Although most commonly used for investment funds, series LLCs could be useful for any type of business with multiple assets where it would be advantageous to keep the respective liabilities of those assets separate. Before organizing any investment or ownership structure through a series LLC, however, its practical uses and advantages should be understood and weighed against certain associated risks.
For starters, a series LLC allows for the operation within a single legal entity of multiple separate business activities, each with its own separate assets and liabilities and each having its assets protected from the creditors of the other activities. This in turn reduces expenses and administrative burdens as compared with the alternative of forming multiple LLCs. Because Series LLC state filing fees and annual taxes are either the same (e.g., Delaware) or slightly higher than those imposed on a regular LLC, a Series LLC with two or more series is generally much more cost-effective than forming and operating multiple LLCs and operating a parent-sub structure.
Further, under applicable securities laws, a Series LLC may be the sole registrant and may register interests in all the series of the Series LLC. This can reduce the costs and burdens of filing multiple registration statements.
In Delaware, a series LLC is formed the same way as a general LLC, by filing a certificate of formation, although no individual series need exist at the time of formation.[i] In Delaware, three requirements must be satisfied for the series LLC and each of its series to enjoy limited liability.
First, the certificate of formation must state that the LLC has or may form series, that the liabilities of each series will be enforceable against the assets of that series only and not against the assets of the series LLC generally or any other series and, unless otherwise provided in the LLC agreement, no liabilities of the series LLC generally or any other series will be enforceable against the assets of that series.
Second, the LLC agreement must provide for limitation on liability. That doesn’t mean that two or more series can’t share in certain assets or liabilities of the series LLC, but if there is any sharing, the LLC agreement should provide for how those assets and liabilities will be allocated among the different series of the Series LLC.

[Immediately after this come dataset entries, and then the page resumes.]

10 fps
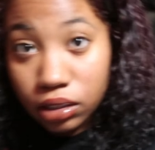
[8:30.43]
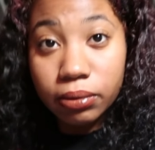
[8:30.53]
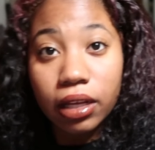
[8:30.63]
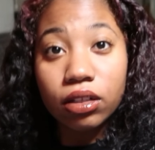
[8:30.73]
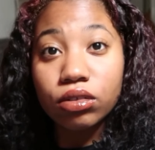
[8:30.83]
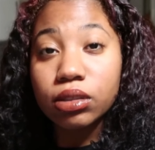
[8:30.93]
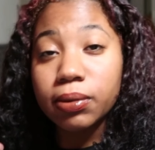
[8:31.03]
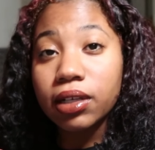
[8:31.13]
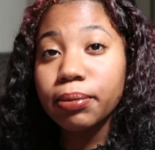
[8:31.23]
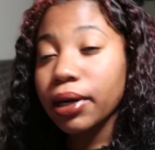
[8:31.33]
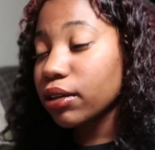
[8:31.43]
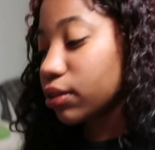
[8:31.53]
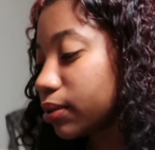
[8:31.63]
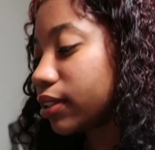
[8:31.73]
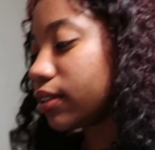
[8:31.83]
up that little spot, but I'll
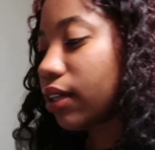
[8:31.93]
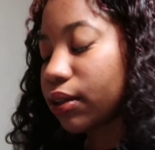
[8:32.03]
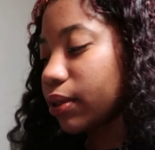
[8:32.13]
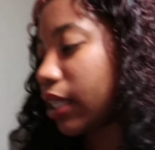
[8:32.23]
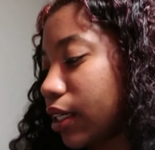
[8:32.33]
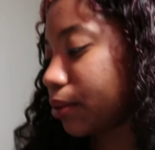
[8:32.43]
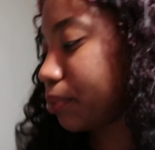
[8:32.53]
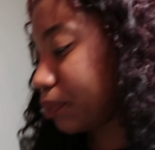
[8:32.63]
do it. I'll do it later.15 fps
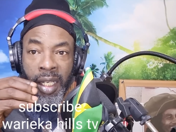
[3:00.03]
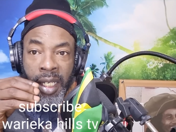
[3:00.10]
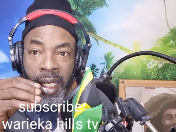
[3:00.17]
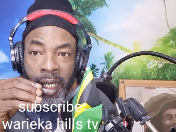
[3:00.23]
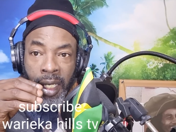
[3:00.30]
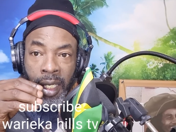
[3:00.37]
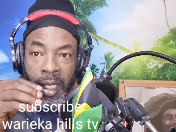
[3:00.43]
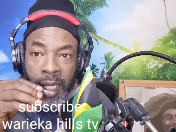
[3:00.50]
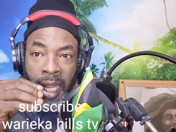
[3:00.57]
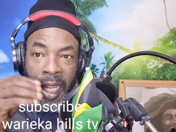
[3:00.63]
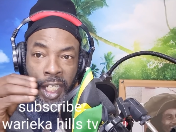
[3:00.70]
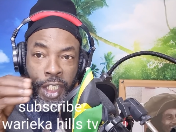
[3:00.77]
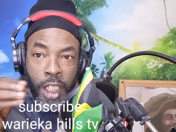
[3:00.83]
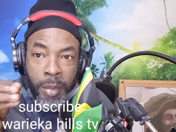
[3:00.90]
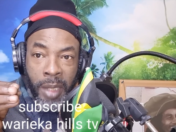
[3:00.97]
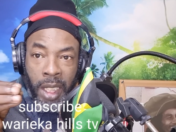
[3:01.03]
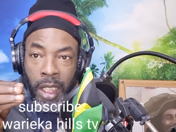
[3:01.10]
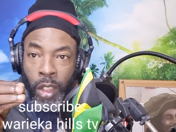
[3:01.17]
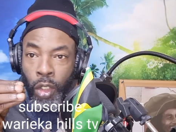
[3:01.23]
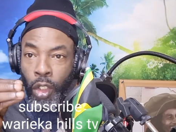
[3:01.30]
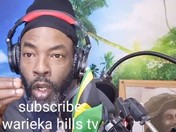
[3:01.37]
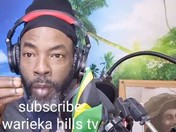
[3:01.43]
the
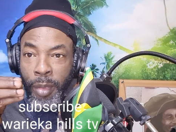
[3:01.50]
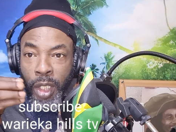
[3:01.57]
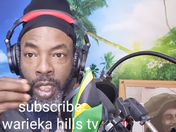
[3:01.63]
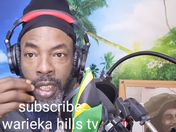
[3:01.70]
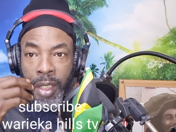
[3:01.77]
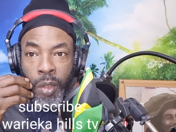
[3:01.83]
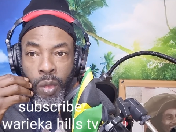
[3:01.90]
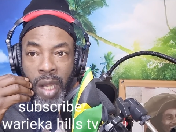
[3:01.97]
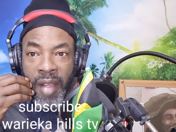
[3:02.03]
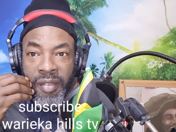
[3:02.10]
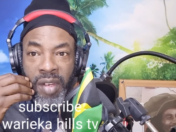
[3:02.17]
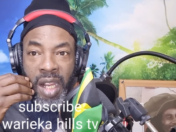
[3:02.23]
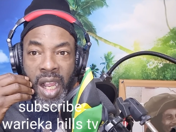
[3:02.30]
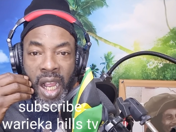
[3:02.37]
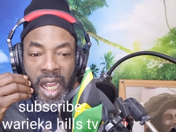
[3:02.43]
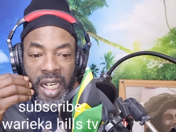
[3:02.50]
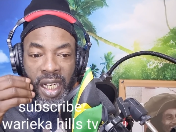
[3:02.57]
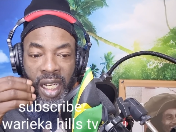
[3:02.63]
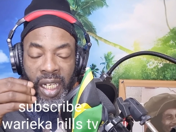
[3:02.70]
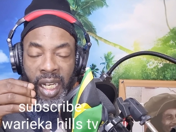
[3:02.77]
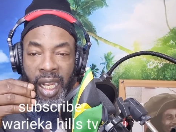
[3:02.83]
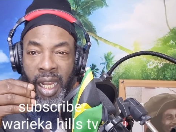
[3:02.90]
LGBT community would have gone
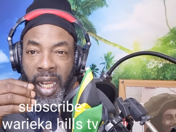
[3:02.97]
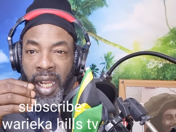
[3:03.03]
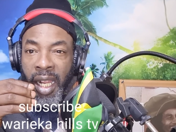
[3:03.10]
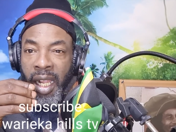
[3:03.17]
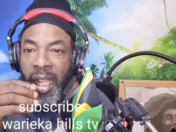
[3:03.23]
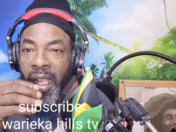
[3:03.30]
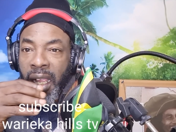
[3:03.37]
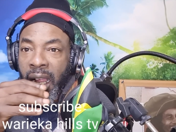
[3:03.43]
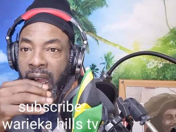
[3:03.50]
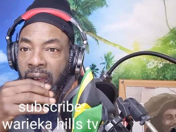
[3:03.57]
on I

And third, separate records must be kept. Specifically, the records for any series must account for the assets of that series separately from the assets of the series LLC itself and any other series.
Similar to a regular LLC, series LLCs allow for a tremendous amount of management and ownership flexibility. Series LLCs may have managers, members and assets of a particular series that are different from the managers, members and assets of the Series LLC itself and the other individual series. Alternatively, you could have overlapping managers but different members and assets among the various series. Profits and losses of a particular series could be attributed just to the members of that series or to the series LLC. Although LLC agreements may provide for distribution provisions on a series-by-series basis, distributions by a particular series are typically limited under state law by the assets of that series. For example, Delaware law prohibits a series LLC from making distributions to members of a particular series if the liabilities of the series post-distribution would exceed the fair value of that series’ assets.
Anyone considering the use of a series LLC should also consider certain risks. Series LLCs are relatively novel and there just hasn’t been enough case law generated to test certain features and provide reliable guidance. Series LLCs aren’t recognized in every state, so there’s a risk that a series wouldn’t be recognized in a particular state and that creditors of one series may be allowed to reach the assets of another series in that state. Series LLCs are not addressed by Federal and most states’ tax laws, so there’s some uncertainty surrounding the tax treatment of series LLCs. Finally, series LLCs are relatively untested in the context of bankruptcy, and it’s unclear if a series may file for bankruptcy as to its assets and liabilities separate from those of other series in the group or the series LLC itself.
[i] Delaware amended its series LLC law in August 2018 to provide for a second version of a series LLC called a “Registered Series”, which has essentially the same characteristics as a series LLC as well as others that could be helpful in secured lending transactions where a series is a borrower, except that a “certificate of registered series” must be filed with the Secretary of State in order to form a registered series of a Series LLC.